Woodwardopterus Temporal range: Early Carboniferous ?350 Ma PreꞒ Ꞓ O S D C P T J K Pg N Possible Changhsingian record

Scientific classification
- Kingdom: Animalia
- Phylum: Arthropoda
- Subphylum: Chelicerata
- Order: †Eurypterida
- Superfamily: †Mycteropoidea
- Family: †Mycteroptidae
- Genus: †Woodwardopterus Kjellesvig-Waering, 1959
- Type species: †Eurypterus scabrosus Woodward, 1887
- Other species: †?W. freemanorum Poschmann & Rozefelds, 2022;

= Woodwardopterus =

Extinct genus of arthropods

Woodwardopterus is a genus of prehistoric eurypterids, colloquially known as sea scorpions, classified as part of the family Mycteroptidae. The genus contains two named species, W. scabrosus from the Early Carboniferous of Scotland and possibly W. freemanorum from the Late Permian of Australia, the latter of which may instead represent a true scorpion rather than a late-surviving eurypterid.

==Discovery and naming==
The type species, W. scabrosus, is known from the Carboniferous of Glencartholm, Scotland. Originally described as Eurypterus scabrosus, it was later found to be generically distinct and placed as a member of the family Mycteroptidae. Later in 2005, was assigned to its own genus, and linked to a new own family, Woodwardopteridae inside Mycteropoidea, probably as a sister taxon of Megarachne. W. scarabrosus had carapace length about 15 cm and estimated total length about 45 cm.
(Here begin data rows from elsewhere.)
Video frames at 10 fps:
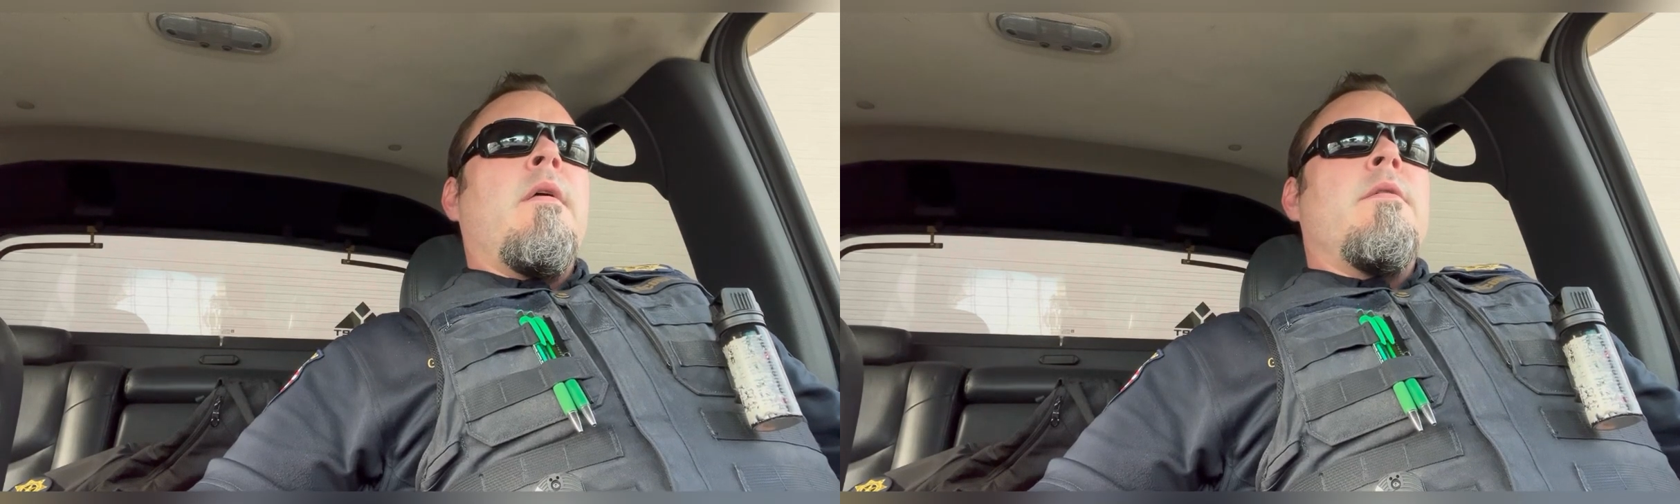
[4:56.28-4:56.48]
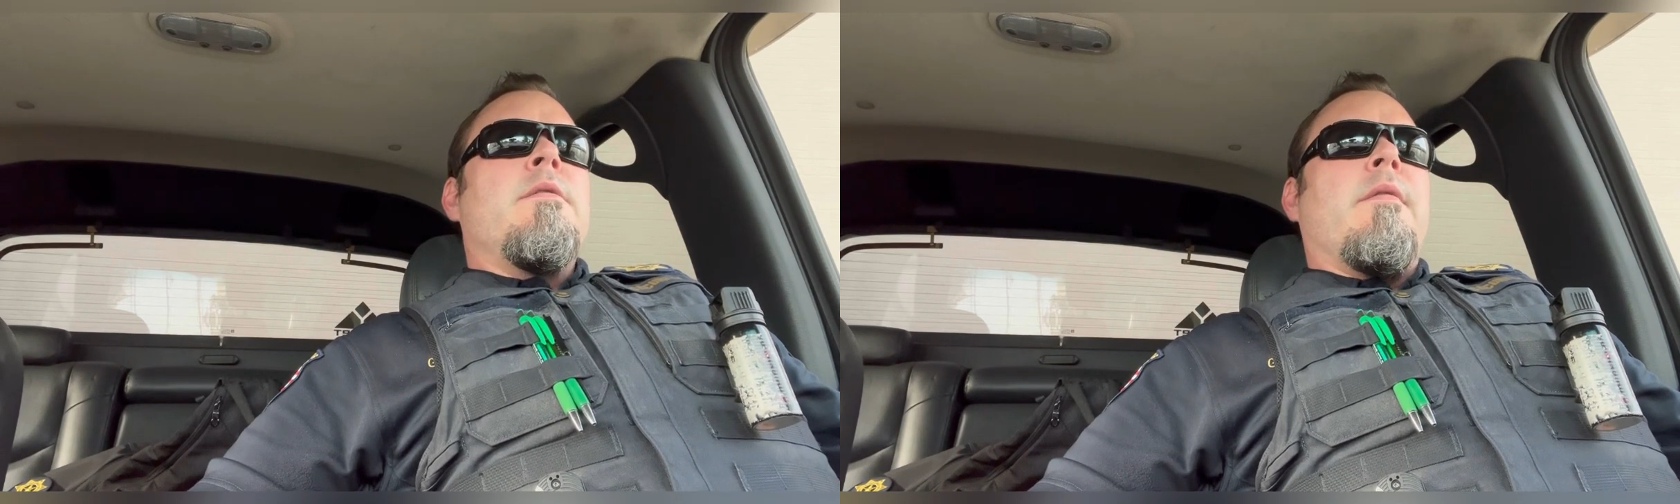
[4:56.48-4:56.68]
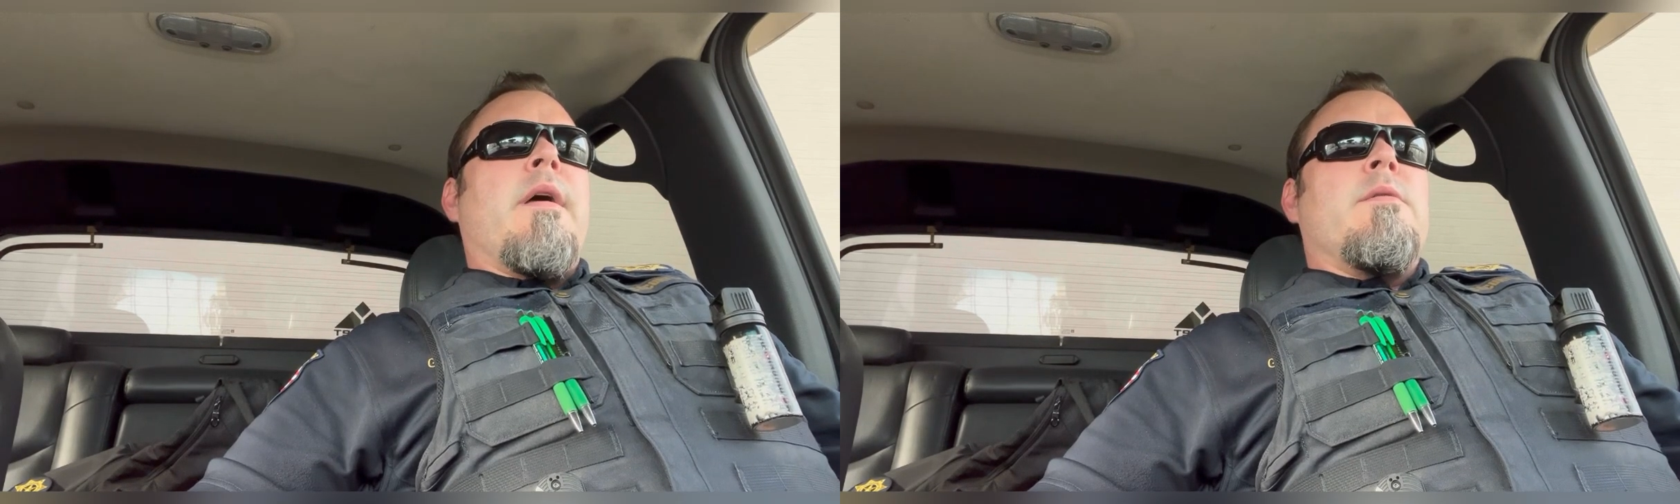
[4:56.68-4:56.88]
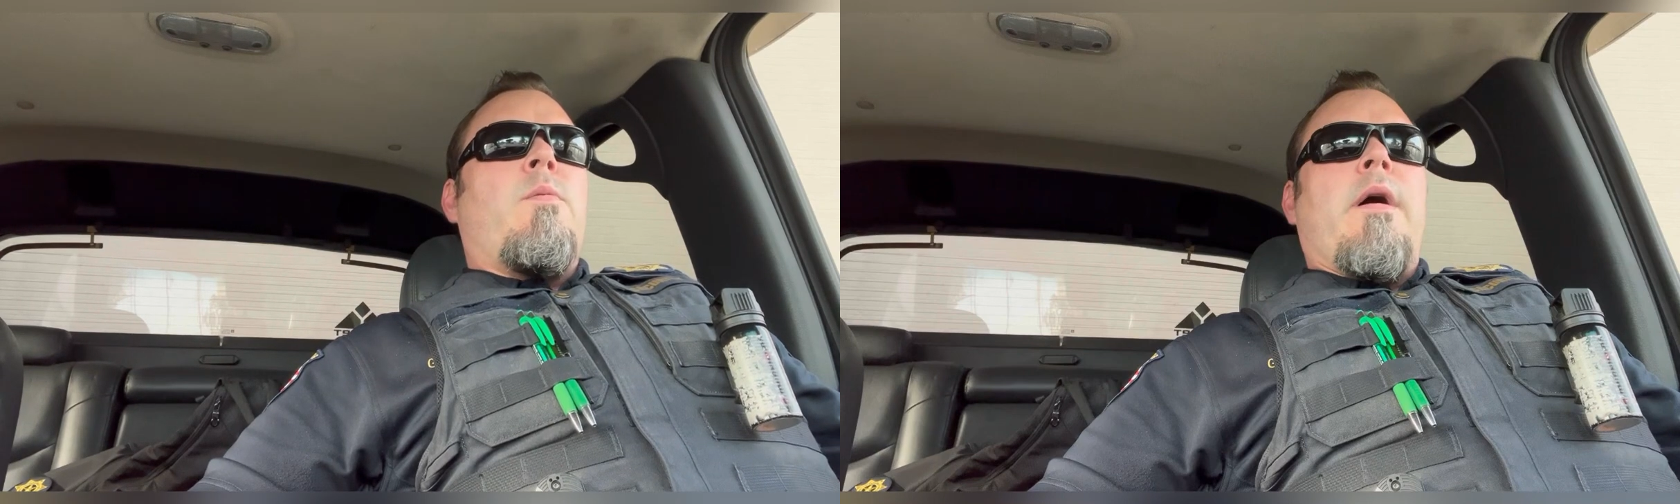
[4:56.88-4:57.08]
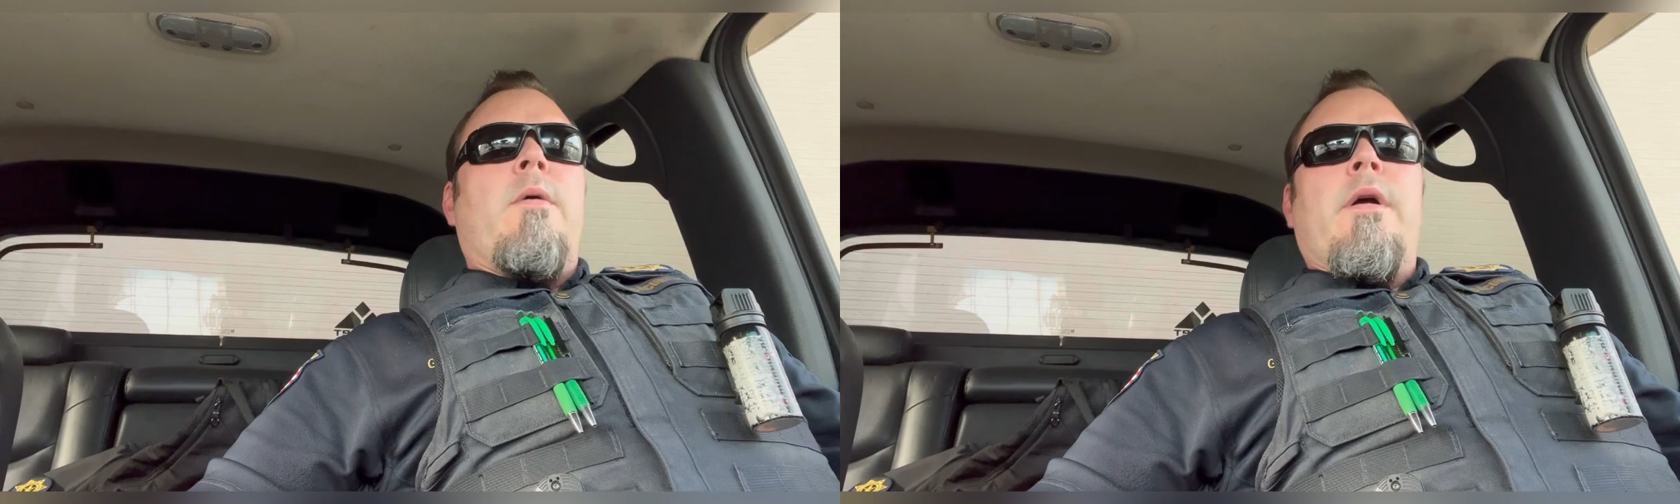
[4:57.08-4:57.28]
So that's
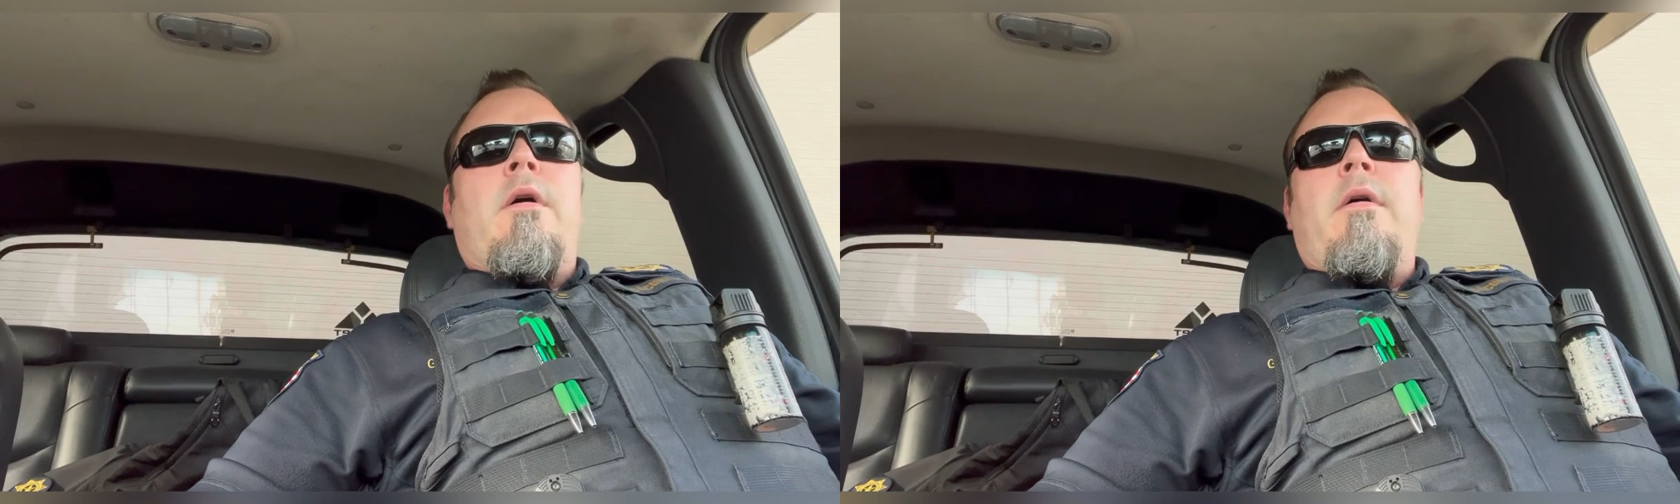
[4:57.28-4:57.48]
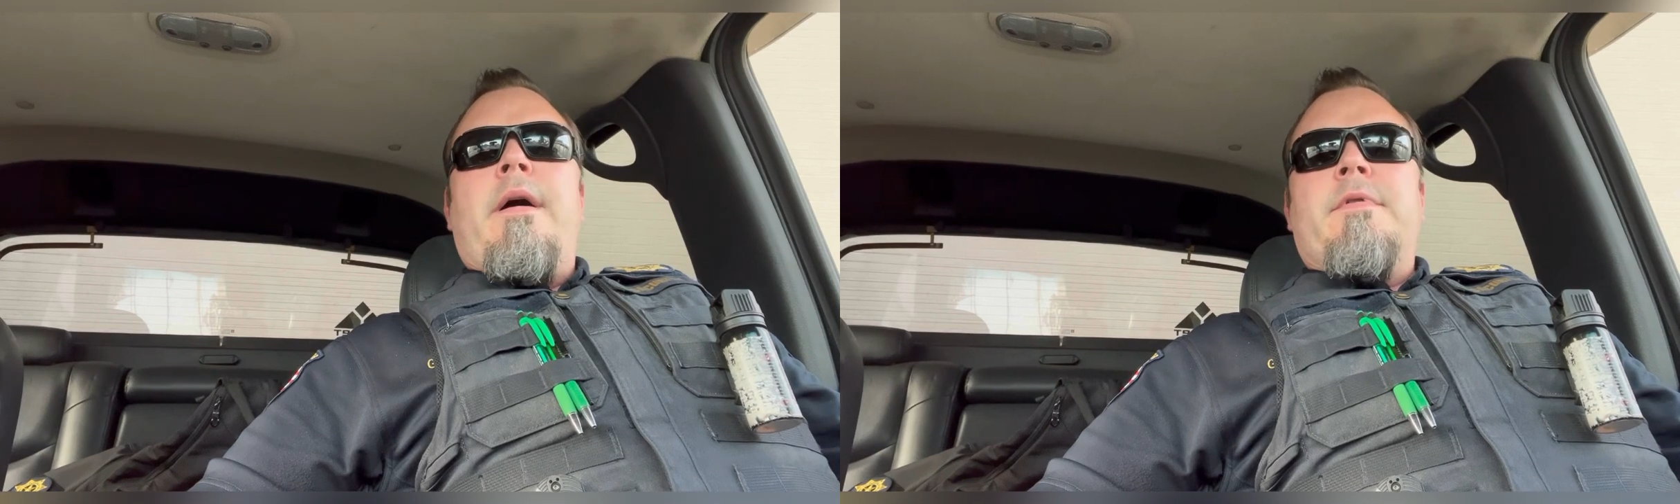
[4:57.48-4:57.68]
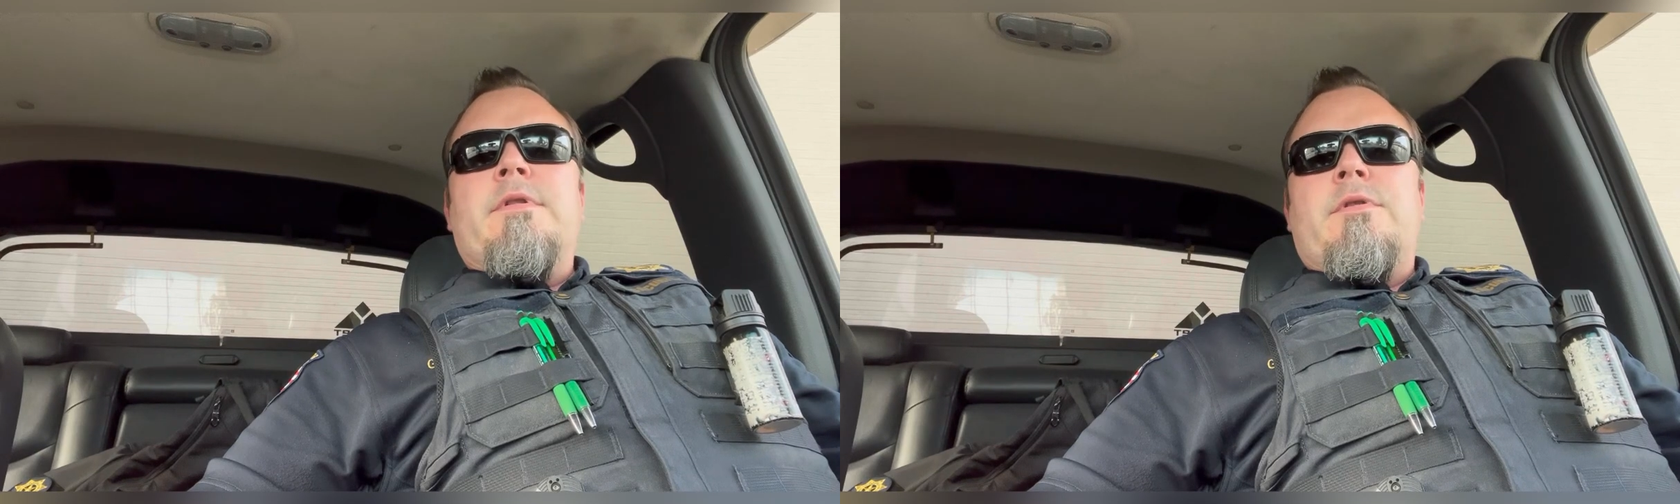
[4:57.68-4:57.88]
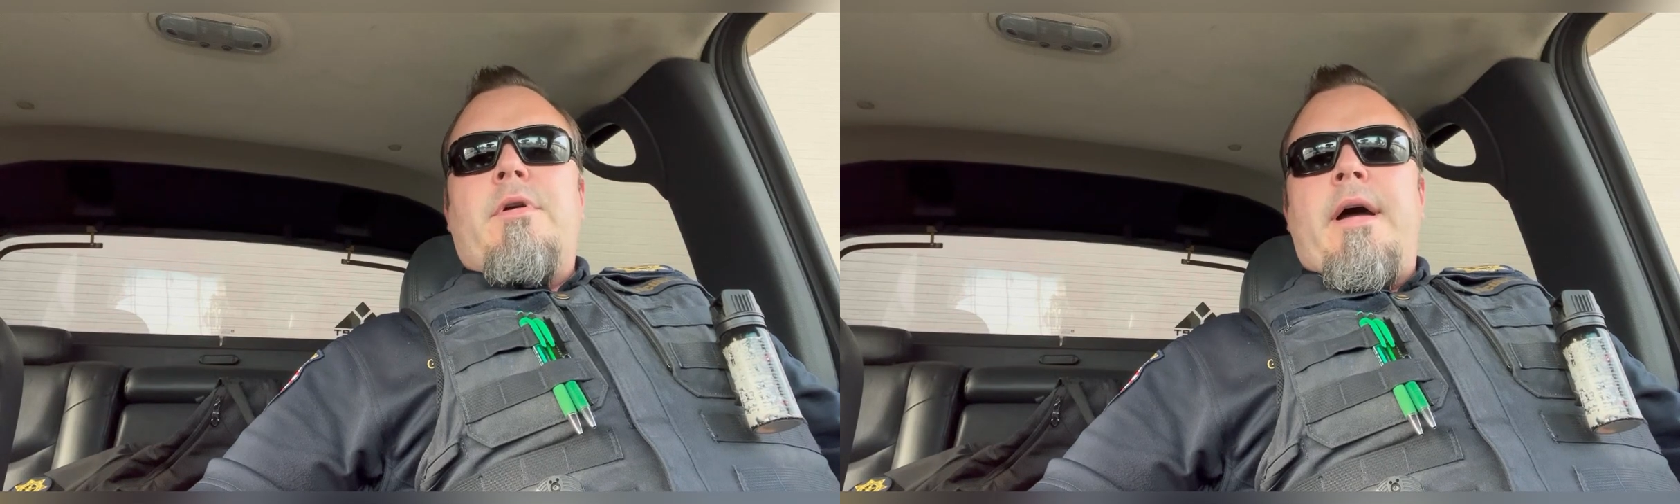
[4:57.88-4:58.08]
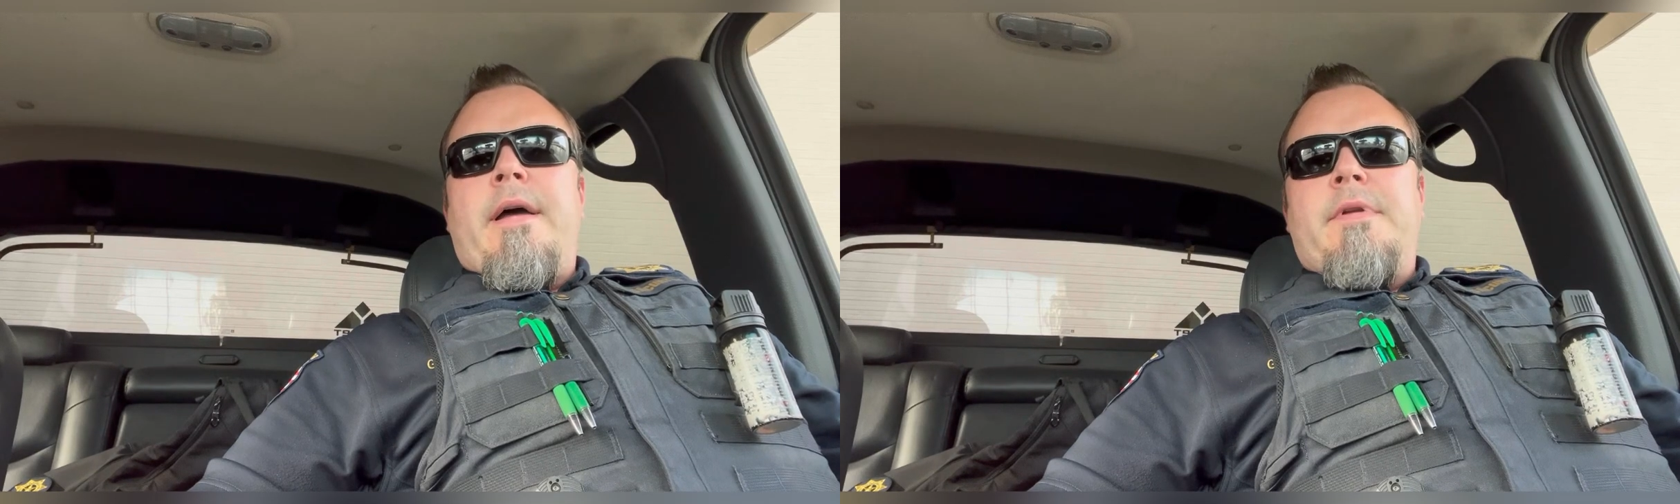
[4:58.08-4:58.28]
why we all have to
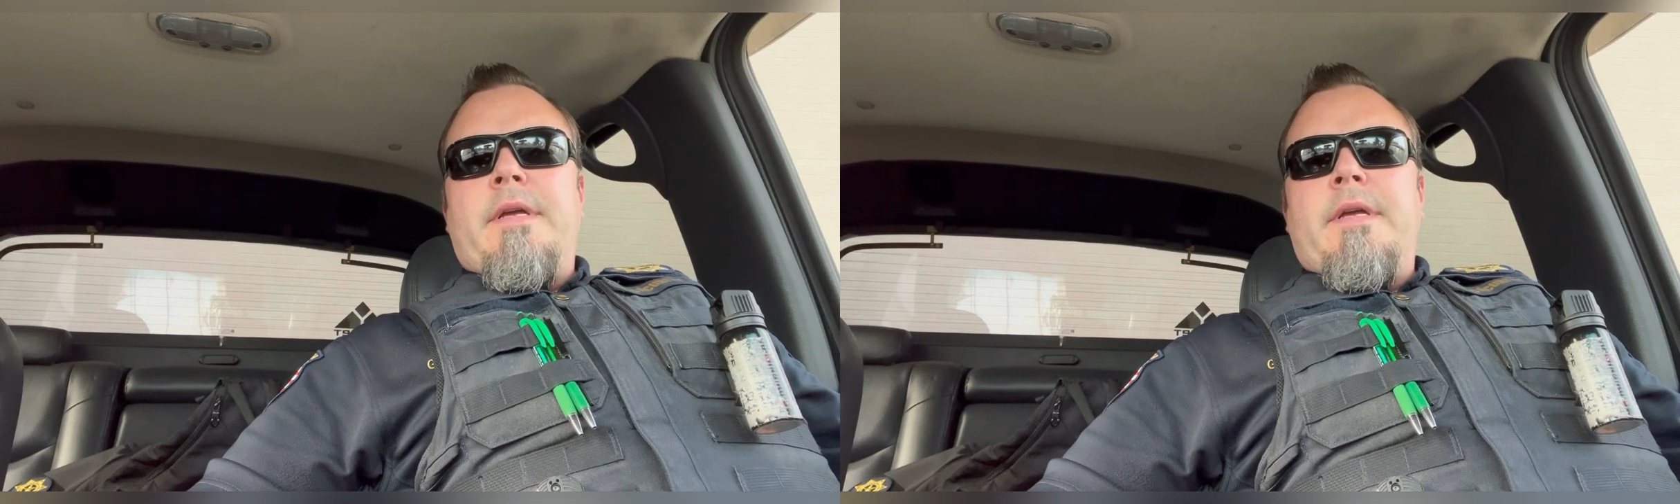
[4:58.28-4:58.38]
strive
A possible second species, W. freemanorum, from the Changhsingian (Late Permian) beds of the Baralaba Coal Measures, Bowen Basin, central Queensland, Australia was named in 2022 by the German paleontologist Markus Poschmann of the Generaldirektion Kulturelles Erbe RLP, and Andrew Rozefelds of the Queensland Museum. It was named after Nick Freeman, who discovered the large but incomplete fragment of the creature's cuticle about 12 cm long on his family property near Theodore in central Queensland in the 1990s. Rozefelds and Poschmann (2022) suggested that the species represents the geologically youngest known eurypterid, possibly extending the known occurrence of eurypterids until the end-Permian extinction in the southern high latitudes of Gondwana. It was probably a large sweep-feeder commonly considered as mycteroptid ecology, estimated to have a length of greater than 1 m. In 2025, James C. Lamsdell suggested that W. freemanorum may instead represent a true scorpion rather than a late-surviving eurypterid based on the ornaments of tubercles with irregularly aligned pustules.